Only the total should be returned: the number of lines in the data that hold the string "fillers".
***** Exercise data *****
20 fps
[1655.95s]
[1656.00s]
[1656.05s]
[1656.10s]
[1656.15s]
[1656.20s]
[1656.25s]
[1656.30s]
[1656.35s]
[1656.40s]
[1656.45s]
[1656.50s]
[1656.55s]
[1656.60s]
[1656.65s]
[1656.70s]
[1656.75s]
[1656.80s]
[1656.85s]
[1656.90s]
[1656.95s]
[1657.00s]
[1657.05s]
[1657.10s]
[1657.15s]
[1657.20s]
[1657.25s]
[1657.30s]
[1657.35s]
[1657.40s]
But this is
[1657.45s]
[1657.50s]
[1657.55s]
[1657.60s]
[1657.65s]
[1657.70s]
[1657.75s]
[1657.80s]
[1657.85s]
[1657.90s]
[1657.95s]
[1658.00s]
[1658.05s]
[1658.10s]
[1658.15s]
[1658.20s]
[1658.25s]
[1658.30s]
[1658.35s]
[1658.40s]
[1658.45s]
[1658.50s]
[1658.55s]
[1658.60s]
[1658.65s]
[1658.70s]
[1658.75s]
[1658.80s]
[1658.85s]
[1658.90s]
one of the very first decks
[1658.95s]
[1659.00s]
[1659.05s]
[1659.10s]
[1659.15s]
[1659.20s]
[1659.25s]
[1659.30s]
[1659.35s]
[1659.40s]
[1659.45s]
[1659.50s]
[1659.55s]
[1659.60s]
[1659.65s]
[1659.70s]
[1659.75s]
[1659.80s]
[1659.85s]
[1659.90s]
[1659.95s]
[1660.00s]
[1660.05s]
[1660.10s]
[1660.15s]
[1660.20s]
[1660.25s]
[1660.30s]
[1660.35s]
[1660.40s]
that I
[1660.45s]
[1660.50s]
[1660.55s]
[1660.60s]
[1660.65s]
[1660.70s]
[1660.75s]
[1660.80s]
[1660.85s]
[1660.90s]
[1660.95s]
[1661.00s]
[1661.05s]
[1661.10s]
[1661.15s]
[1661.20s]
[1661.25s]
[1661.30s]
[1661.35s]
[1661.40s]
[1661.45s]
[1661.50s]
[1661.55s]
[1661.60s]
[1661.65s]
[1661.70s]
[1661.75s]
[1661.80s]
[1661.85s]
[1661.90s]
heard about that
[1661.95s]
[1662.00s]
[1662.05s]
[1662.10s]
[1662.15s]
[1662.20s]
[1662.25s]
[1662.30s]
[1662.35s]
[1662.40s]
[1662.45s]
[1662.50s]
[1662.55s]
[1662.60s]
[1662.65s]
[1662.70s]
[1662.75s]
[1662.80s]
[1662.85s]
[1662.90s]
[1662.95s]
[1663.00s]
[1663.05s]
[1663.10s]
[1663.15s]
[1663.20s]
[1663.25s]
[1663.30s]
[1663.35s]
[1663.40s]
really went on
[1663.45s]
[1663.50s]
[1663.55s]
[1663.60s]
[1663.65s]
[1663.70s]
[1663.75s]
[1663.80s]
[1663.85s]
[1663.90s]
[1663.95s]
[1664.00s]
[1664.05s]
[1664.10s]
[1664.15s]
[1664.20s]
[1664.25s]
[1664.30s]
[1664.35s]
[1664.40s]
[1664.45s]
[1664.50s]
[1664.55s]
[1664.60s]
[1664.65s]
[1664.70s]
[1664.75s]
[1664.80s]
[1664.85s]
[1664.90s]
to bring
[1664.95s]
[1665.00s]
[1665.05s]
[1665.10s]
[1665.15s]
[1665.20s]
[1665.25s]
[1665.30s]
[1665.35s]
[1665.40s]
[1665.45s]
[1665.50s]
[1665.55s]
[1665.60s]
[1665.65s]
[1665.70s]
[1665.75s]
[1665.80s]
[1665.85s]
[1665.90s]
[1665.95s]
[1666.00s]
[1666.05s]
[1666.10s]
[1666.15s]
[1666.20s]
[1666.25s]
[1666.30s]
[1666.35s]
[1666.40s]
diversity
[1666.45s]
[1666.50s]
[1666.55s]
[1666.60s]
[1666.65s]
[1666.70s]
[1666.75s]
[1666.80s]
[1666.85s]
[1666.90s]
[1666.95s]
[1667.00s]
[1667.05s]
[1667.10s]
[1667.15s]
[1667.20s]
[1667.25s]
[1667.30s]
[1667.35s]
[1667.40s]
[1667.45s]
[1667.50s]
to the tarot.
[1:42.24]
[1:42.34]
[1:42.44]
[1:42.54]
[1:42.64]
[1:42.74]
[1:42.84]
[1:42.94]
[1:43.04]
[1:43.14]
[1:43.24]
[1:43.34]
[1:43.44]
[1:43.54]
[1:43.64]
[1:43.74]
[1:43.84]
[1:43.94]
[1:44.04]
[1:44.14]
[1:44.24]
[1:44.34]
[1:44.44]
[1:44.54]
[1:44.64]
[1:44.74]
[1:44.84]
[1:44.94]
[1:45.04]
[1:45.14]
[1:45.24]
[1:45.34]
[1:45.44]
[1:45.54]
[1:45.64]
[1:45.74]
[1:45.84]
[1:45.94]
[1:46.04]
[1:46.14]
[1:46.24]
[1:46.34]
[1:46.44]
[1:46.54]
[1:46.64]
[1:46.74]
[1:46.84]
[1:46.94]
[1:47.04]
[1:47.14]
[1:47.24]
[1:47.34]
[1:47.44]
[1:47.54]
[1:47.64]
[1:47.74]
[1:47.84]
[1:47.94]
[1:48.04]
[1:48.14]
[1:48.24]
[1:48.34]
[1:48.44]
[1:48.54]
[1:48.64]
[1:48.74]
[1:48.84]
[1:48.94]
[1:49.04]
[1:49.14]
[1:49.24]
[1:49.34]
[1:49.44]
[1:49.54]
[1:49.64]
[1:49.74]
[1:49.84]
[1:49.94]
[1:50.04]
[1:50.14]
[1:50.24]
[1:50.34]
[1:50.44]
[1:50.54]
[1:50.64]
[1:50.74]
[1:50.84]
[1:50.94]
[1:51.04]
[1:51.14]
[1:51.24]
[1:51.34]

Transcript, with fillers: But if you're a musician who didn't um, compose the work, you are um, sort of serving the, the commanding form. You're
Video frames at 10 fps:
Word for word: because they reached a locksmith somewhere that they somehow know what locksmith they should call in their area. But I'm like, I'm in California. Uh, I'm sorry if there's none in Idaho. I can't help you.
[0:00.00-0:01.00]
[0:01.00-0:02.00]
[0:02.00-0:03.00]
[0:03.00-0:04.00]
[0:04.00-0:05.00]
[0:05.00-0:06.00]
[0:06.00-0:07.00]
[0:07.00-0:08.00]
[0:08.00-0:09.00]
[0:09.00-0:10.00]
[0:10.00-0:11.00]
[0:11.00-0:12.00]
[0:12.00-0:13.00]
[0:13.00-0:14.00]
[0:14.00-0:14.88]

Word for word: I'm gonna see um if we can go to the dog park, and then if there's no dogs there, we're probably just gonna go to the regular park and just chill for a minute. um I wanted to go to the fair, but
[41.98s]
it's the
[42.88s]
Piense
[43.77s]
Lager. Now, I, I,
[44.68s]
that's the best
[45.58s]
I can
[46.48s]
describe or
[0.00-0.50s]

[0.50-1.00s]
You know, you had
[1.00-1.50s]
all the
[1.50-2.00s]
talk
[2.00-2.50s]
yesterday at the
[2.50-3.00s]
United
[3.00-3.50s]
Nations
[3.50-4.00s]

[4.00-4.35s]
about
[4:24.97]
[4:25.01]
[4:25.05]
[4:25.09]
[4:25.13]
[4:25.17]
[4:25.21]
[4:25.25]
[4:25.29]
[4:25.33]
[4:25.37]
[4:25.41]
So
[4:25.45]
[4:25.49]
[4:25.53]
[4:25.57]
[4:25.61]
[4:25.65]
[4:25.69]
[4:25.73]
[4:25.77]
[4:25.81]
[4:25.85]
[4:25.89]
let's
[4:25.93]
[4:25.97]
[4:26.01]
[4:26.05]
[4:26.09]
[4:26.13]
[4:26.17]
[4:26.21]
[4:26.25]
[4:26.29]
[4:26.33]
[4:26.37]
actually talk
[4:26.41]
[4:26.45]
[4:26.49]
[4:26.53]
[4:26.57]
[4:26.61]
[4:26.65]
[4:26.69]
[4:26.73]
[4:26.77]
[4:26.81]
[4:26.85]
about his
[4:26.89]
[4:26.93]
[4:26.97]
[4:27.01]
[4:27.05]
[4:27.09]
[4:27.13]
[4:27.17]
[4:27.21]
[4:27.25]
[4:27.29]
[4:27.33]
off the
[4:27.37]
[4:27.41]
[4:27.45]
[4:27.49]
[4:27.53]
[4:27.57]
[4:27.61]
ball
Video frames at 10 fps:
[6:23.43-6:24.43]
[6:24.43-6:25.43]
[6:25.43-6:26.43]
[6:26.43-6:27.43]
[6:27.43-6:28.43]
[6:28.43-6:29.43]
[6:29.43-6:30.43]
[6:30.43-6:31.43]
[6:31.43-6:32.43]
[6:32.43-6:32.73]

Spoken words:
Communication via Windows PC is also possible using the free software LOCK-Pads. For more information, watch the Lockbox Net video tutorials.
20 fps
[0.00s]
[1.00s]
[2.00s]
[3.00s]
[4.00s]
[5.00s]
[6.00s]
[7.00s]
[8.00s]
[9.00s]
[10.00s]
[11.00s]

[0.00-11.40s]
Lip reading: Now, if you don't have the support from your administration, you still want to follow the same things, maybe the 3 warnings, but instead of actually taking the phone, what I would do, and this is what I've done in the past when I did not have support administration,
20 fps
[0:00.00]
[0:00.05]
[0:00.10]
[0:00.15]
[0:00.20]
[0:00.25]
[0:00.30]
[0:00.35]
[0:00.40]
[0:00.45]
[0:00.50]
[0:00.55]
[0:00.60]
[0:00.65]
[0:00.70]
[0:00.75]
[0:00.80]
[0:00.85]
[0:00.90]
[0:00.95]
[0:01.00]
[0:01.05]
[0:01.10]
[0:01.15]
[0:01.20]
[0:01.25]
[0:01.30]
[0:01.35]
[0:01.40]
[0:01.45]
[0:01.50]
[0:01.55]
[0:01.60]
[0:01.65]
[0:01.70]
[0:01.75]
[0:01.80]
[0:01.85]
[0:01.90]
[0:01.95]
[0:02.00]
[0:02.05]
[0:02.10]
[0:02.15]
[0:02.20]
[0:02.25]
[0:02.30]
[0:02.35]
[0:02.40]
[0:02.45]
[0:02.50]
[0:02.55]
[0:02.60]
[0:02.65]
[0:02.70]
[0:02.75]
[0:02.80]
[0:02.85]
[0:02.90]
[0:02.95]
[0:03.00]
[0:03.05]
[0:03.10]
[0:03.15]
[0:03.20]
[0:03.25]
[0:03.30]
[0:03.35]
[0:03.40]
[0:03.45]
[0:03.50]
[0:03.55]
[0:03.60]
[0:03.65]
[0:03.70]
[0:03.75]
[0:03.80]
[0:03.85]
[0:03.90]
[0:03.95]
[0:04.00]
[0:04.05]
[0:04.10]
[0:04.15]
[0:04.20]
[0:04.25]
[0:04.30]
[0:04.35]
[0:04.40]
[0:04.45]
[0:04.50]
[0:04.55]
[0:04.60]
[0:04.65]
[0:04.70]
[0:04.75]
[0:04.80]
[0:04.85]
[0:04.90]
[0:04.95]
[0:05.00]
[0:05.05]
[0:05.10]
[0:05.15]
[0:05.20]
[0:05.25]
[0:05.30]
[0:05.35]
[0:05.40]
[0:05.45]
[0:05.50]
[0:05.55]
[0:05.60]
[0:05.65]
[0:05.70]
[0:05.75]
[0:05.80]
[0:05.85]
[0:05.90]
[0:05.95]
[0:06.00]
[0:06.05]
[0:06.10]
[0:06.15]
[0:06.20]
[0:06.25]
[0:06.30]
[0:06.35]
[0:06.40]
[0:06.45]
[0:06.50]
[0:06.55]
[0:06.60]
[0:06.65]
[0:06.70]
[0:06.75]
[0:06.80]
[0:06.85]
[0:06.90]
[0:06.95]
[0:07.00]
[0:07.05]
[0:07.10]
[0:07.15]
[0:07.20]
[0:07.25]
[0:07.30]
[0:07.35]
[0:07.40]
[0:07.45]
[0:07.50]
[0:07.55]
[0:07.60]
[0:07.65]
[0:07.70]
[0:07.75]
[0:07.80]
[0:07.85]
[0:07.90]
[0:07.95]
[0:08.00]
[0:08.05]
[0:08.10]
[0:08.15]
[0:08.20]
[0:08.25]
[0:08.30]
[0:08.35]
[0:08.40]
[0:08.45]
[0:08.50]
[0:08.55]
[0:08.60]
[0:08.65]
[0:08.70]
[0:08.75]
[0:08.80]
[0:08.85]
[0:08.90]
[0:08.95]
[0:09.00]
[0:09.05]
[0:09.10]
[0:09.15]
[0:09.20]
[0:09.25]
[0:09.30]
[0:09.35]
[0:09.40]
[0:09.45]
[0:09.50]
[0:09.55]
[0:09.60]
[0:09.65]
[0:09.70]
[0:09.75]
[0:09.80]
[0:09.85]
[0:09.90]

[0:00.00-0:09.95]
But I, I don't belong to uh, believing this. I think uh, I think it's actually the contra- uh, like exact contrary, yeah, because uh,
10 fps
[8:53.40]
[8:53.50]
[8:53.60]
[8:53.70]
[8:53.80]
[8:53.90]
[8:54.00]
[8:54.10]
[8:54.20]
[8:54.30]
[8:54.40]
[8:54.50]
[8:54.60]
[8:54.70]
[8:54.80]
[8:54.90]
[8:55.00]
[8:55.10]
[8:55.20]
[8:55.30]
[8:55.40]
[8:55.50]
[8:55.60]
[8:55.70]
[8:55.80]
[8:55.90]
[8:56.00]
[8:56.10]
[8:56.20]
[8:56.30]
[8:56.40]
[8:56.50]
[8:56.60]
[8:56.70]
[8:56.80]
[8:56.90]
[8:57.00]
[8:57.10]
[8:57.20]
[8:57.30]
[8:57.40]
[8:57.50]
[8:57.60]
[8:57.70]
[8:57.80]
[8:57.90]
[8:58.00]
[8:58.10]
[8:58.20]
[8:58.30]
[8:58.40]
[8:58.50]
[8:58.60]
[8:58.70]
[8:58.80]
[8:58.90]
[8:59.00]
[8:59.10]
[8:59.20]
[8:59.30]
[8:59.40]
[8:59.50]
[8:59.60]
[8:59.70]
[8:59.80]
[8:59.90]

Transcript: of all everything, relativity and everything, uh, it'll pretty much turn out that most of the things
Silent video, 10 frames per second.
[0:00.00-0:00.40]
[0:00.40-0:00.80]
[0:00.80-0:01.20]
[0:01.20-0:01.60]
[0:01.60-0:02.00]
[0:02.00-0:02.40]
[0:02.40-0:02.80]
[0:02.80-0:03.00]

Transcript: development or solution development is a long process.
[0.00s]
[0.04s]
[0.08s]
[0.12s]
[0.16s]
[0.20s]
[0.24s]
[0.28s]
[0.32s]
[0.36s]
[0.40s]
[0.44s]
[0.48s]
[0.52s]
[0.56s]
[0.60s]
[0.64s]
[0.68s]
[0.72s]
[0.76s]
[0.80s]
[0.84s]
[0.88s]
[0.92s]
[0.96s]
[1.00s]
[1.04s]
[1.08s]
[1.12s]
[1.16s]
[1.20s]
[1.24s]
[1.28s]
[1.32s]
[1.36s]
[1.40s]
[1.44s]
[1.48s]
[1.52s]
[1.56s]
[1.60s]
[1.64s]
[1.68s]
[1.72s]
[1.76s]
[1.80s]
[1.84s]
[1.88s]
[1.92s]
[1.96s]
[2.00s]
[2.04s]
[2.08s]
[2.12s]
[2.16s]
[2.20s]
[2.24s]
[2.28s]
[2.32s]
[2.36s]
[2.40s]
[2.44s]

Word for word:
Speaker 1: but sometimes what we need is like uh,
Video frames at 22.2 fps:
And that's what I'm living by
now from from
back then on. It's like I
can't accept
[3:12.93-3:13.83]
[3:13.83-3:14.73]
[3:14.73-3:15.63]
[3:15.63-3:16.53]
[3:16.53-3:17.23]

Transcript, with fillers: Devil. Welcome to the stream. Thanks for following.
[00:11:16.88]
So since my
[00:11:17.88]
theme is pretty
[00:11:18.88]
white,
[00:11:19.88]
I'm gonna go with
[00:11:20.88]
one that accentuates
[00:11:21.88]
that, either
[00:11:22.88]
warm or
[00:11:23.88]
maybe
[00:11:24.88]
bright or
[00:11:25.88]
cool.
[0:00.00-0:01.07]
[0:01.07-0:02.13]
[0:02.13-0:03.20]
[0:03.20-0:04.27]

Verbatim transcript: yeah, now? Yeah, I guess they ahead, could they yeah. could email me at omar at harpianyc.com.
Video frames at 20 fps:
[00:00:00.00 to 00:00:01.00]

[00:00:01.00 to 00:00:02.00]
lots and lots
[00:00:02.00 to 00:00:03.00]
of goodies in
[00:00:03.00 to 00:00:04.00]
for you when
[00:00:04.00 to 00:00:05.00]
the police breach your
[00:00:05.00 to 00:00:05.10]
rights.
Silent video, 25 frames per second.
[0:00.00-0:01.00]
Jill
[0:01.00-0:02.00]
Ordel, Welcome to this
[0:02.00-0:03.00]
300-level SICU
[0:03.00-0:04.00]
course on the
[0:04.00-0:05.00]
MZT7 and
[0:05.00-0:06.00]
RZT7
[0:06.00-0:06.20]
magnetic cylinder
*****
__Solution for this exercise__: 2